The mRNA expression levels of all genes were quantified in PMNs after LPS treatment for 10 and 30 min (Ubagai et al. 2009). In gene expression analysis, the control group was untreated PMNs, i.e., intact PMNs resuspended in endotoxin-free HBSS. The TLR gene expression levels (GenBank accession no. MN_018643.2) in PMNs were quantified using the StepOne Real-Time PCR System (Applied Biosystems, CA, USA). Complementary DNA was amplified with SYBR Green by using the Power SYBR Green PCR Master Mix (Invitrogen, CA, USA). Briefly, qPCR was performed for TRLs and the housekeeping gene ACTB (GenBank accession no. MN_001101.1). The PCR primer sets are described in Table 1. The following cDNA amplification program was used: 95 °C for 10 min and then 40 cycles of 95 °C for 15 s and 60 °C for 1 min. All PCR reactions were performed in 20 µL reaction volumes comprising the following components: 5 µL of cDNA solution, 0.9 U Ampli Taq Gold DNA polymerase, 1 × reaction buffer (20 mM Tris–HCl pH 8.4, 3 mM MgCl2, 200 µM dVTPs (mixture of dATP, dCTP, and dGTP), 400 µM dUTP, 500 nM ROX reference dye, and 0.6 U Uralic glycosylase), and 200 nM primers. TLR mRNA expression levels in PMNs were normalized to the ACTB gene expression levels. Fold changes of PMN TLR mRNA levels between LPS-stimulated samples and untreated controls were determined using the Sequence Detection System (SDS) software (Applied Biosystems). Briefly, in this study, we employed the absolute quantification method for qPCR analysis. The copy numbers of each target gene were divided by the copy number of the same gene in untreated PMNs. All target gene copy numbers were adjusted relative to the number of copies of the housekeeping gene ACTB.
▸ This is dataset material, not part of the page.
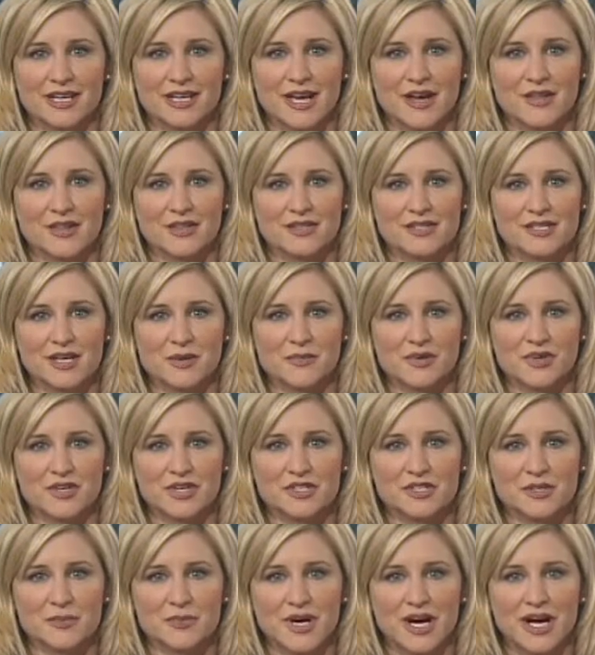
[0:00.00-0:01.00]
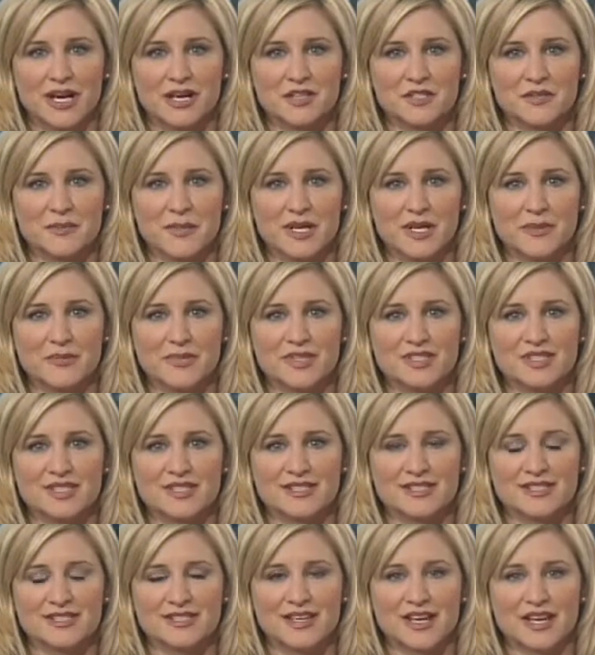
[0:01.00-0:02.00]
Now that summer is upon us, many
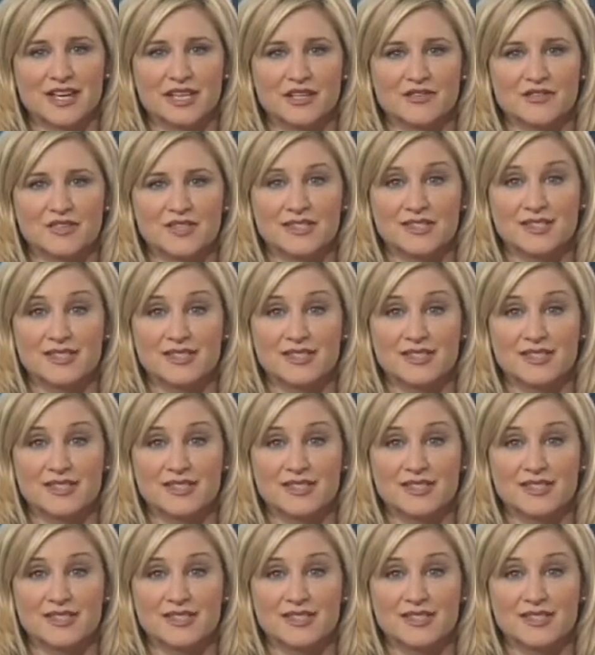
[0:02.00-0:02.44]
business executives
Table 1 Primer sets for quantitative polymerase chain reactionStatistical analysis

All P values were determined by the nonparametric unpaired or paired t-tests (two-tailed) using Excel 2011 (Microsoft Corporation, Tokyo, Japan). We considered P < 0.05 to be significant, and the degree of significance was indicated as **P < 0.01.